**What the exercise asks:**
The lines from the one containing "(1358.13 s to 1359.13 s)" through the last line below, both ends included, must be reproduced exactly, with no pictures.

___

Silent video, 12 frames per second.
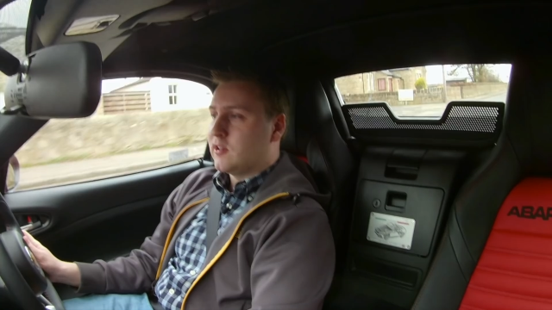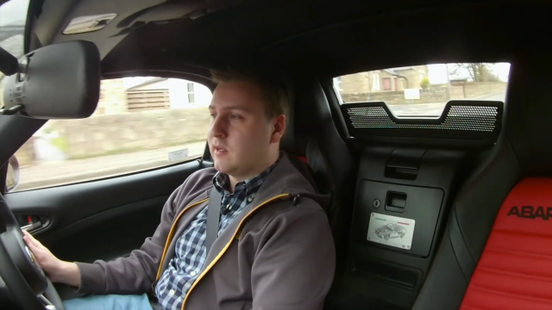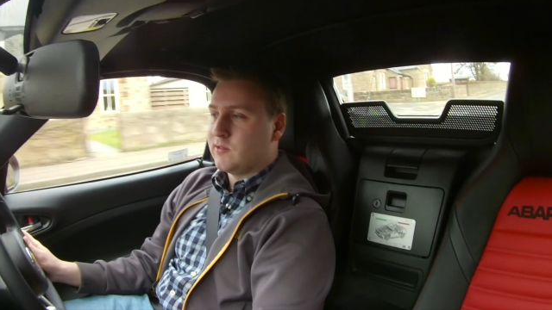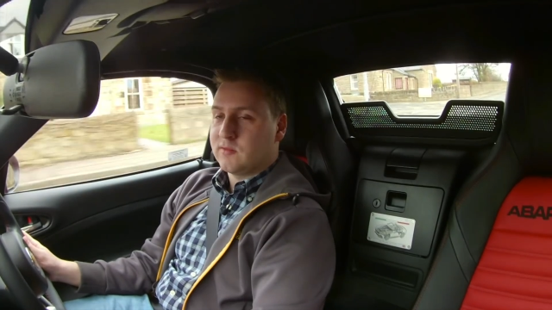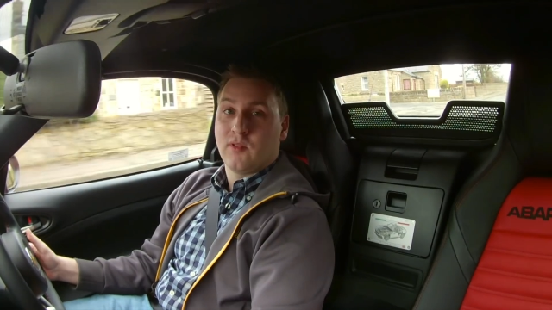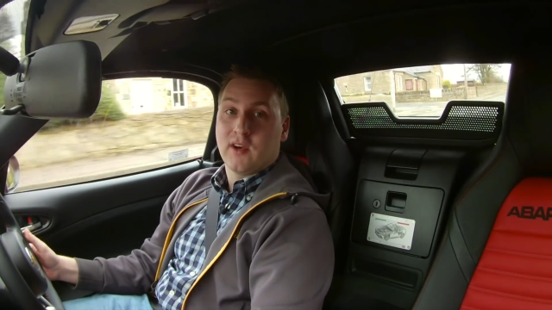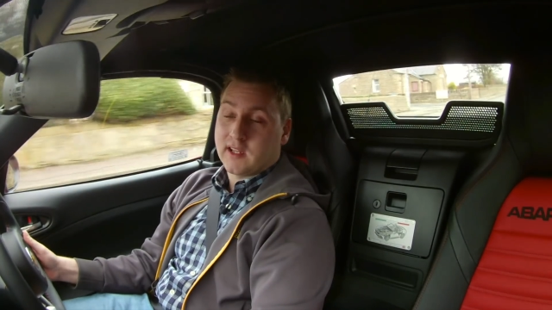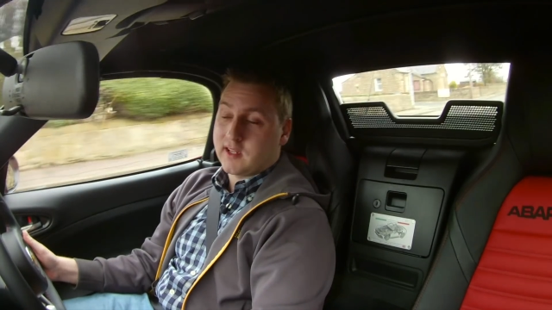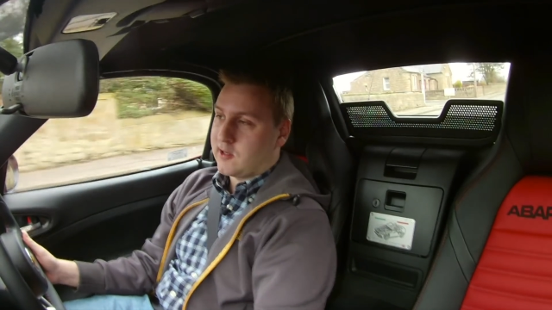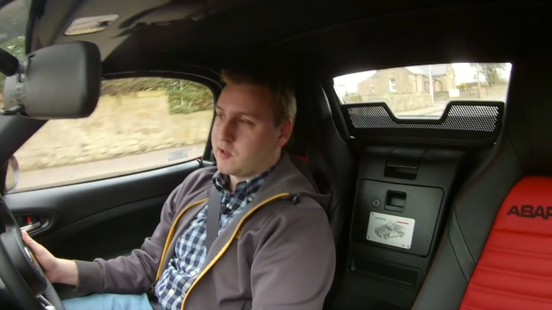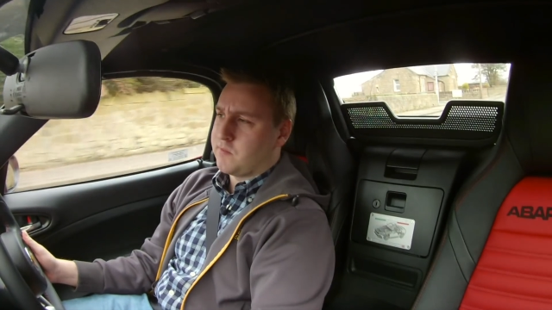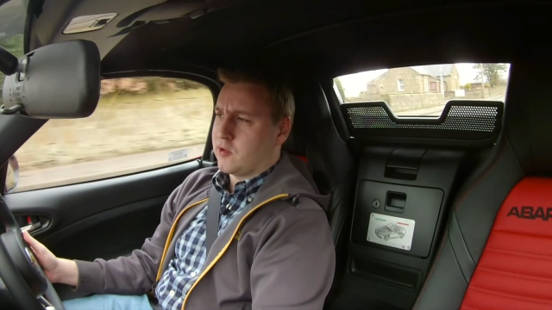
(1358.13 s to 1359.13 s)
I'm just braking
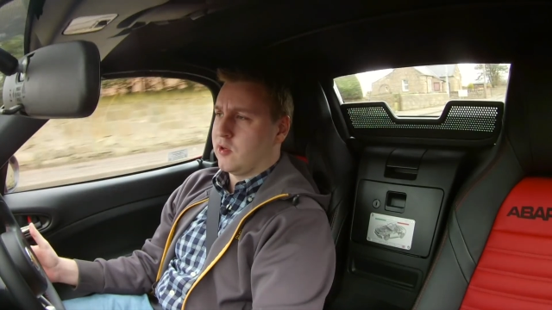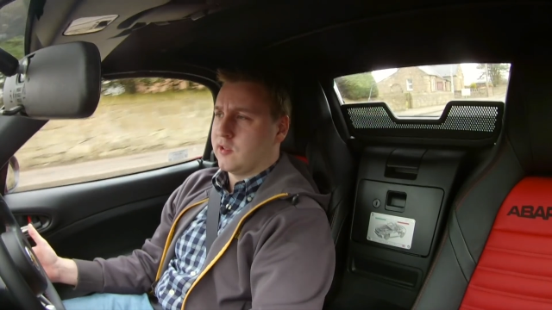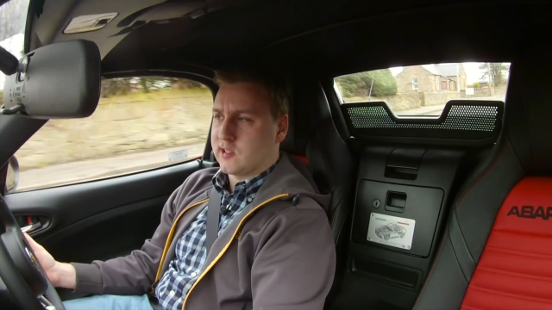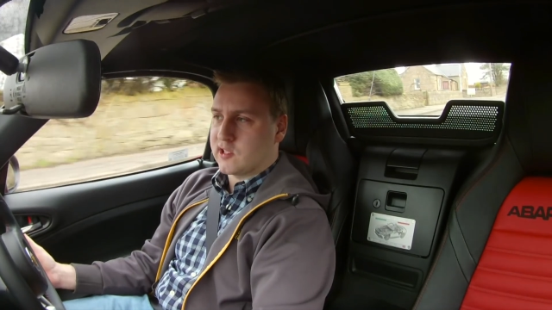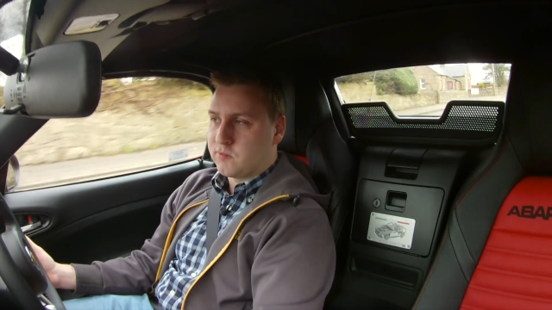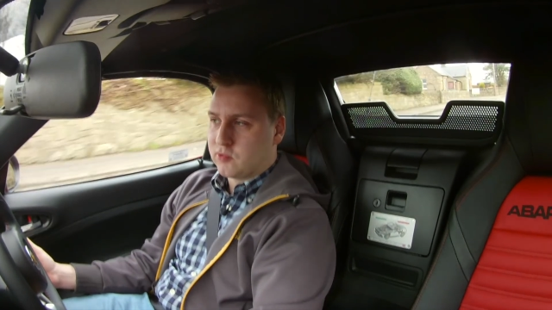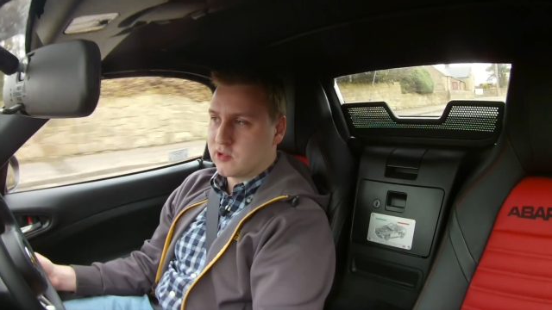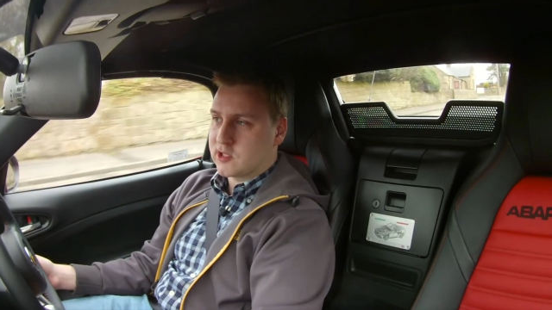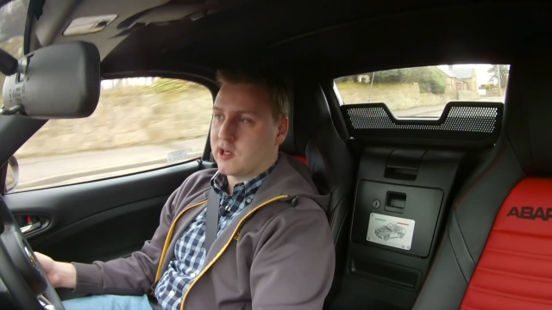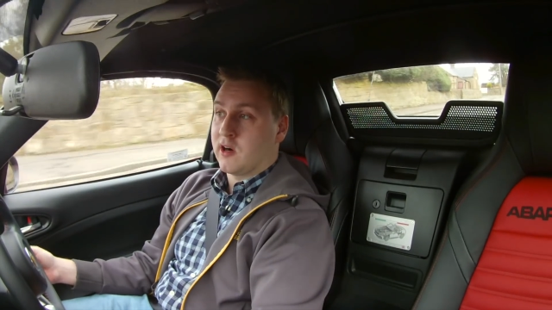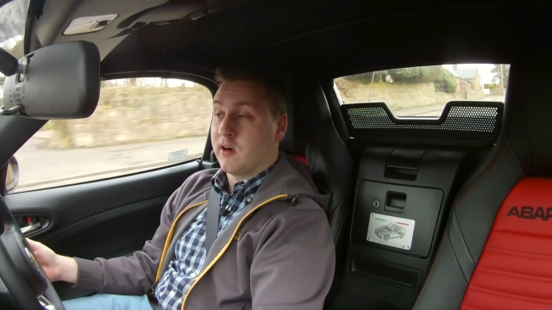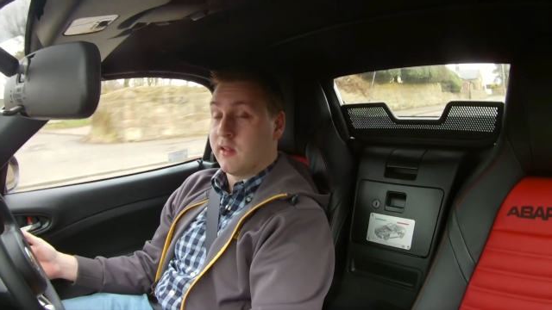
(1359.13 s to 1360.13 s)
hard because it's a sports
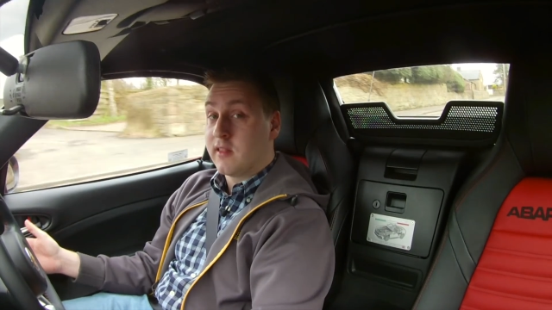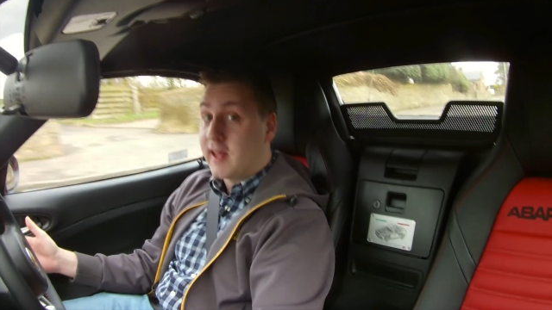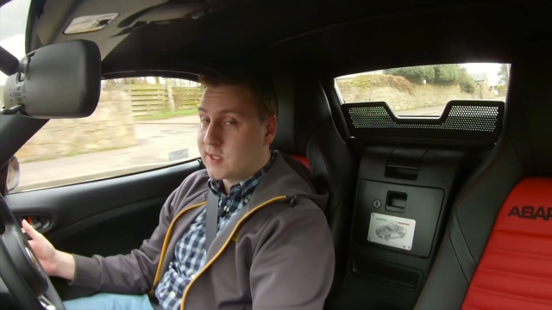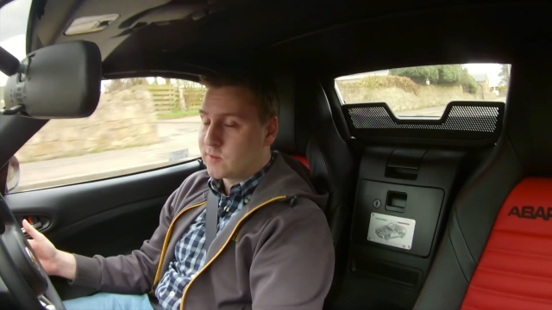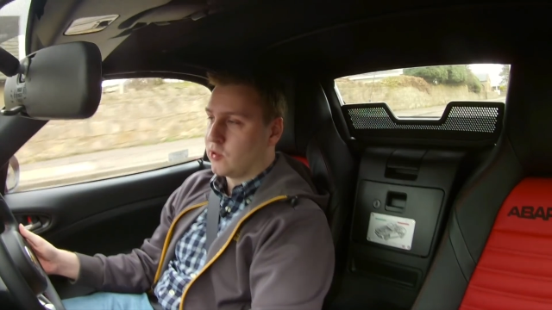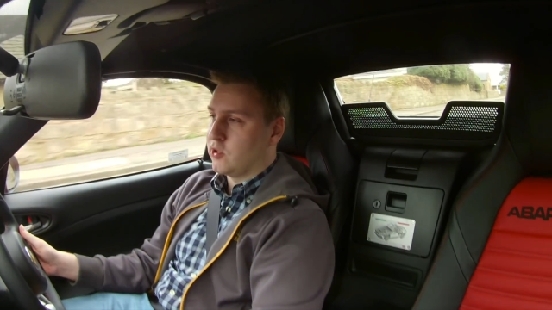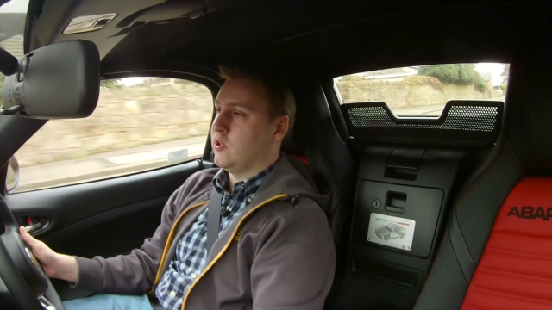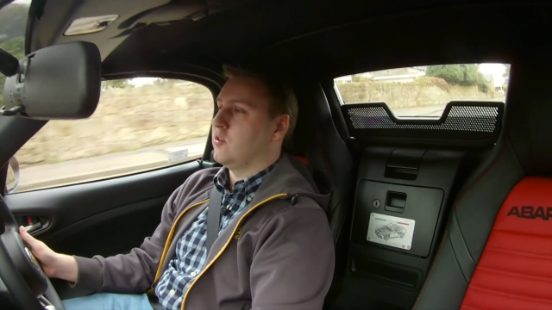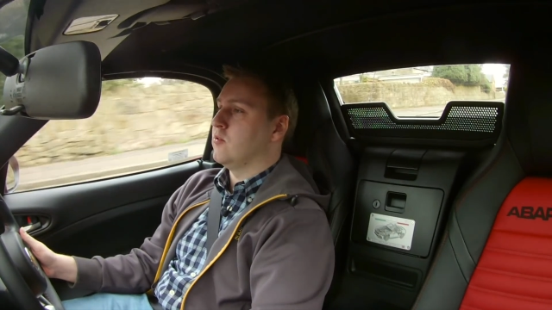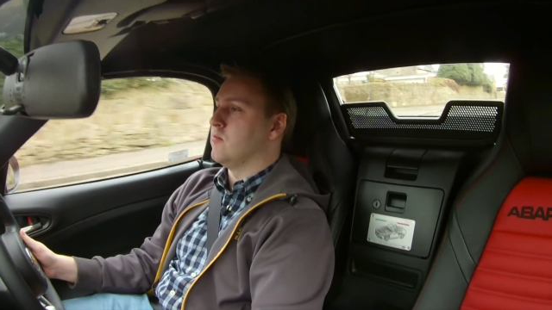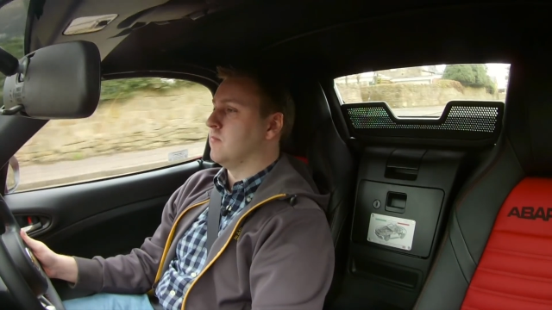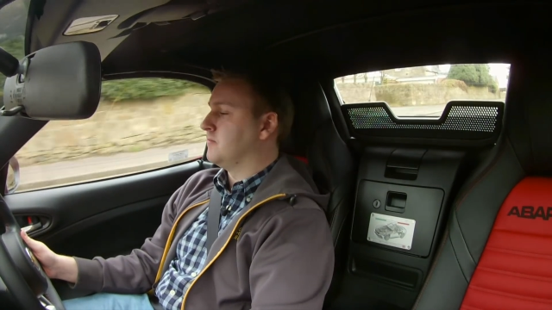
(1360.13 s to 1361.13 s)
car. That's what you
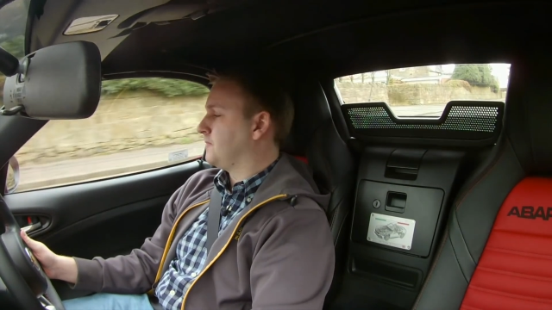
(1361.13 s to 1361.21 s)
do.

___

**Exercise output:**
(1358.13 s to 1359.13 s)
I'm just braking
(1359.13 s to 1360.13 s)
hard because it's a sports
(1360.13 s to 1361.13 s)
car. That's what you
(1361.13 s to 1361.21 s)
do.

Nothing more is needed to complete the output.